Assignment: Print, word for word, the line containing "[136.37-137.37s]" and all lines beneath it to the end of the entries below. Pictures do not belong in the copy.

Dataset entries:
========================================

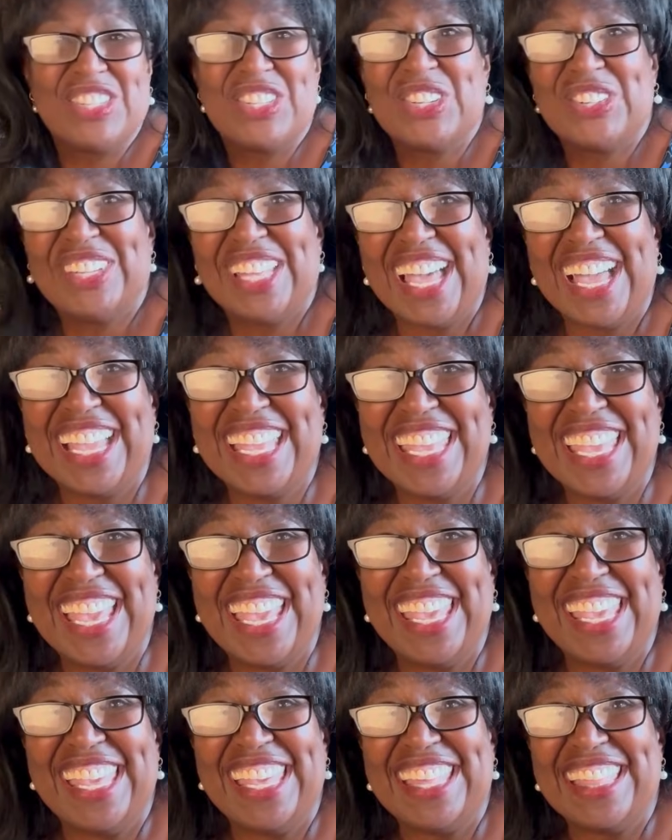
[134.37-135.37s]
July
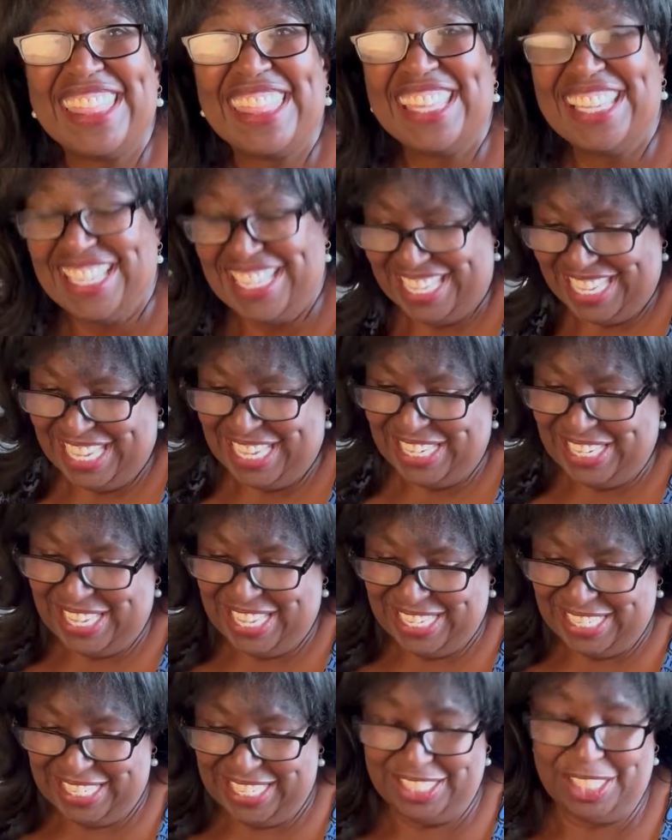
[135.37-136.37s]
8th,
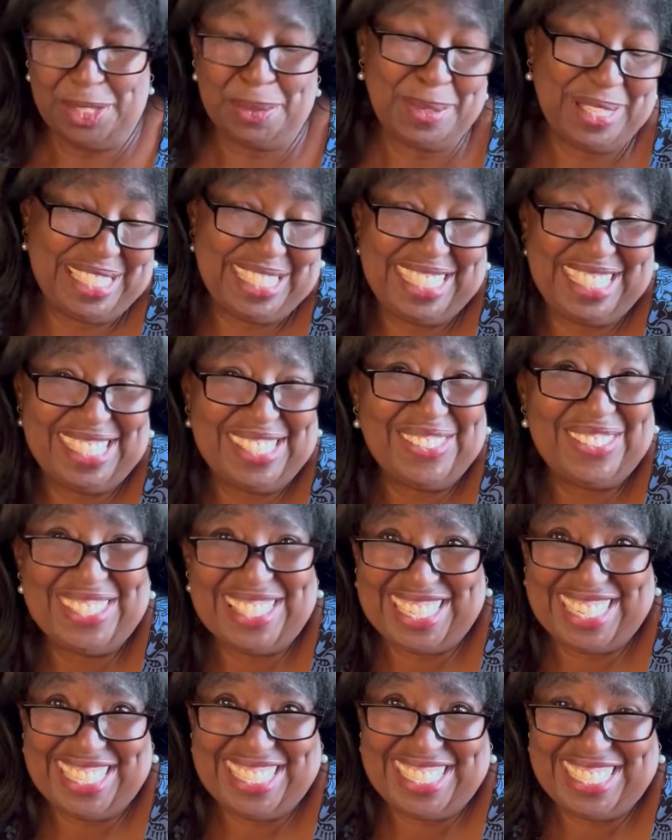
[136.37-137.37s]

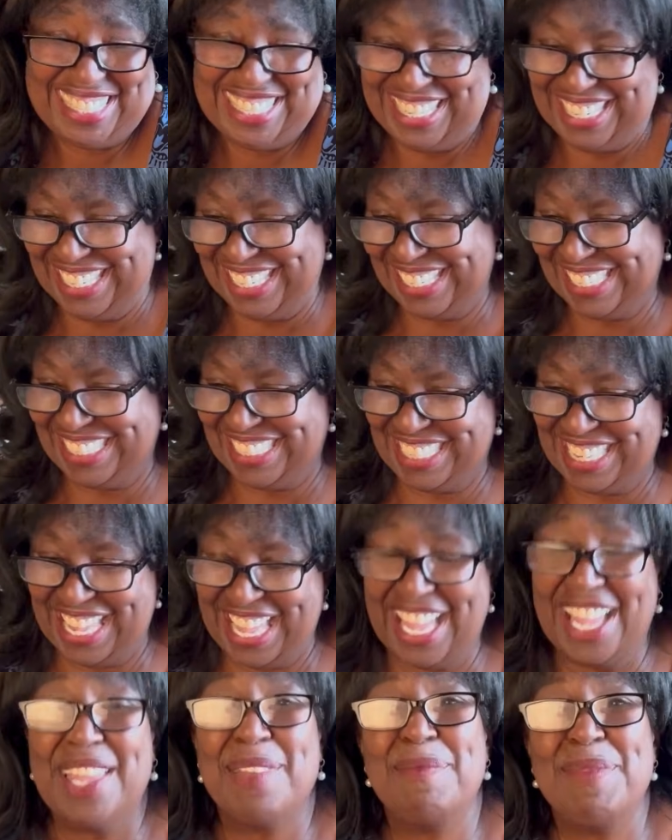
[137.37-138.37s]
2026.
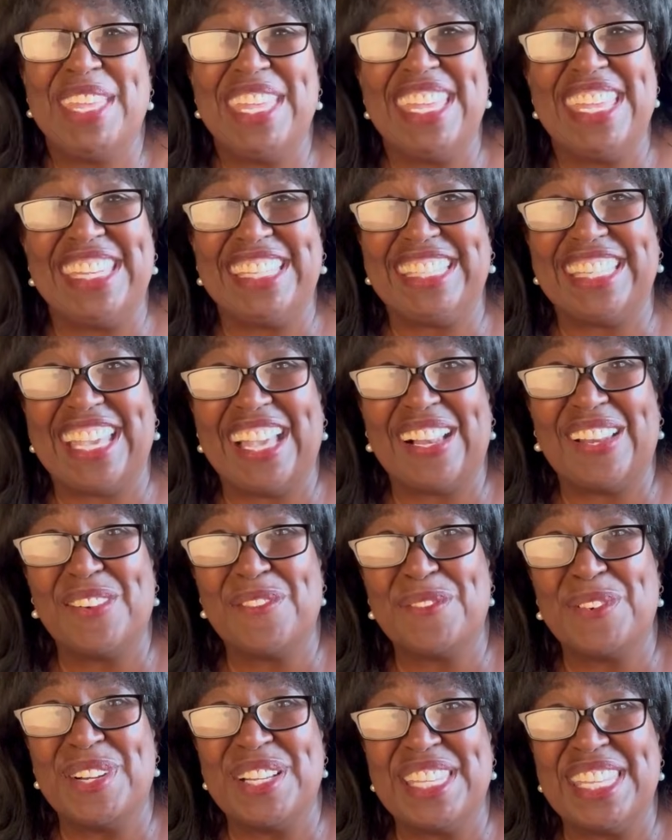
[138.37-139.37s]
I'm in
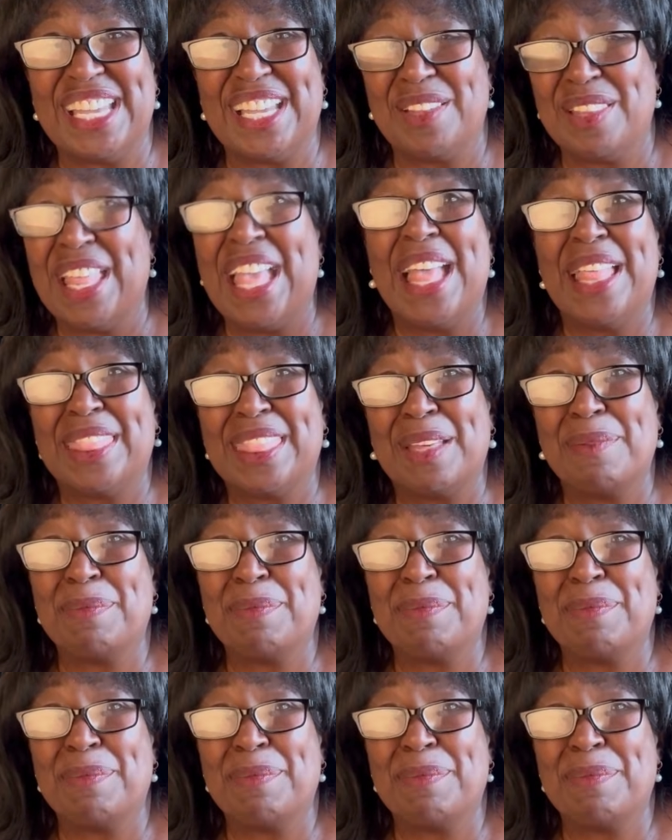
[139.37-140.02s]
California, the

========================================

Response to this exercise:
[136.37-137.37s]

[137.37-138.37s]
2026.
[138.37-139.37s]
I'm in
[139.37-140.02s]
California, the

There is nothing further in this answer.